*Supplied material:*
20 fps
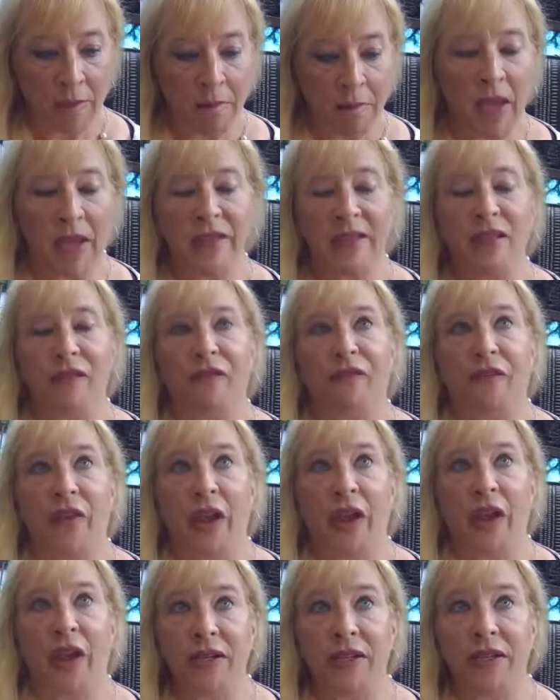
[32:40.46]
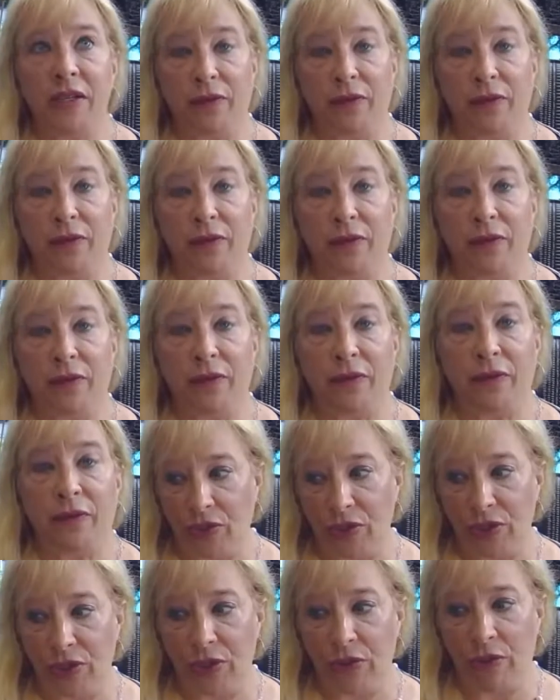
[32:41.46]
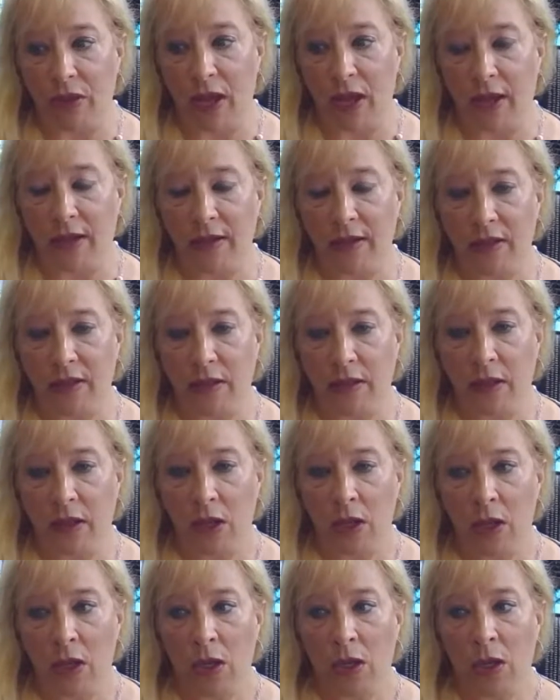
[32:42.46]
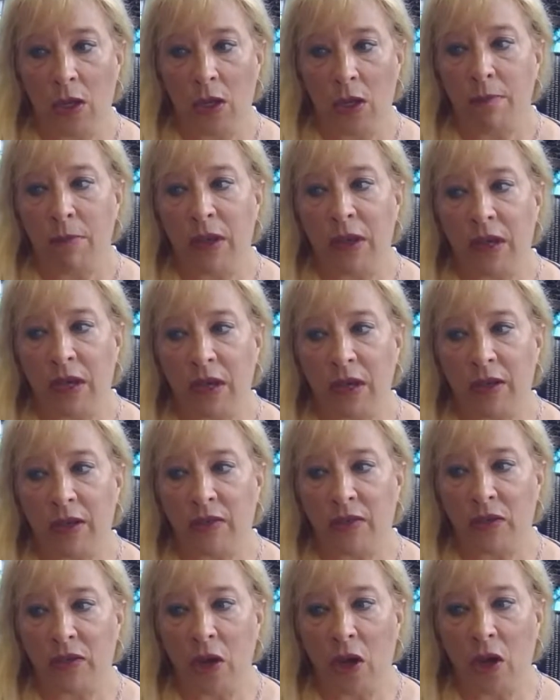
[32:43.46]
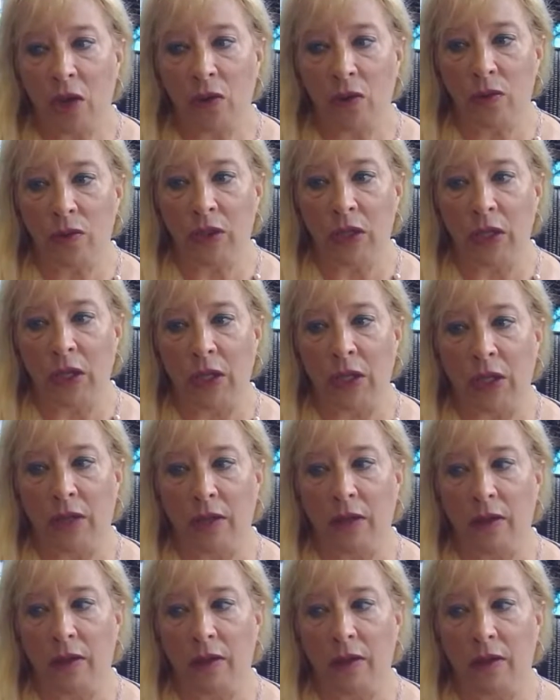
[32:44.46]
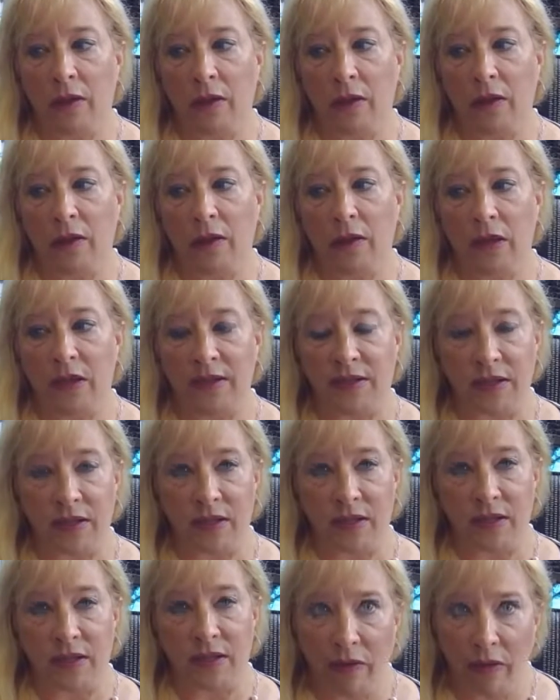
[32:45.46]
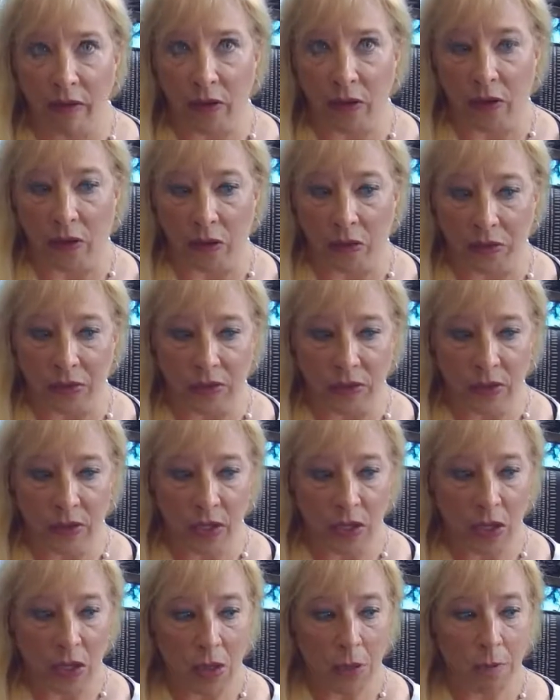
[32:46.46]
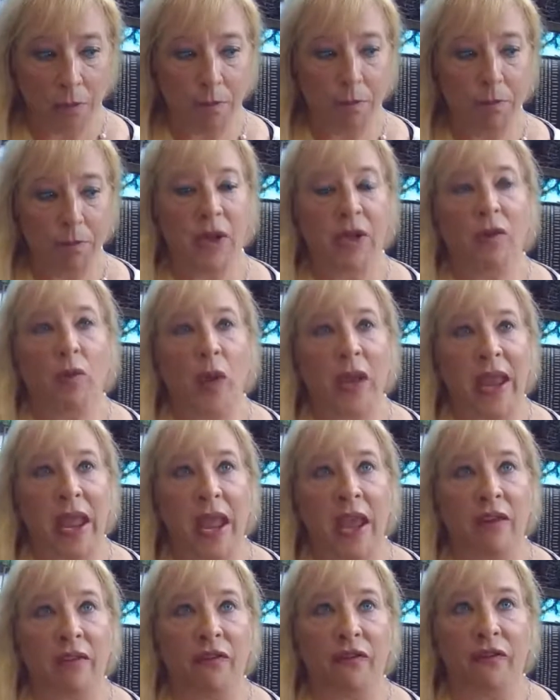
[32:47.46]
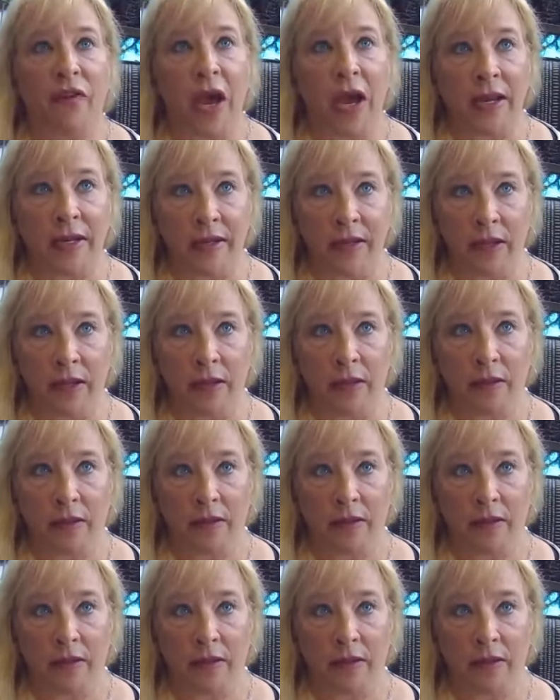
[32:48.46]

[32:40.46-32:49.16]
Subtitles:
makes it very difficult to do that. Because not only is it difficult, but we can't find it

*Work instructions:* Repeat all the material exactly, but keep pictures out of the copy.

*Solution to the problem:*
20 fps
[32:40.46]
[32:41.46]
[32:42.46]
[32:43.46]
[32:44.46]
[32:45.46]
[32:46.46]
[32:47.46]
[32:48.46]

[32:40.46-32:49.16]
Subtitles:
makes it very difficult to do that. Because not only is it difficult, but we can't find it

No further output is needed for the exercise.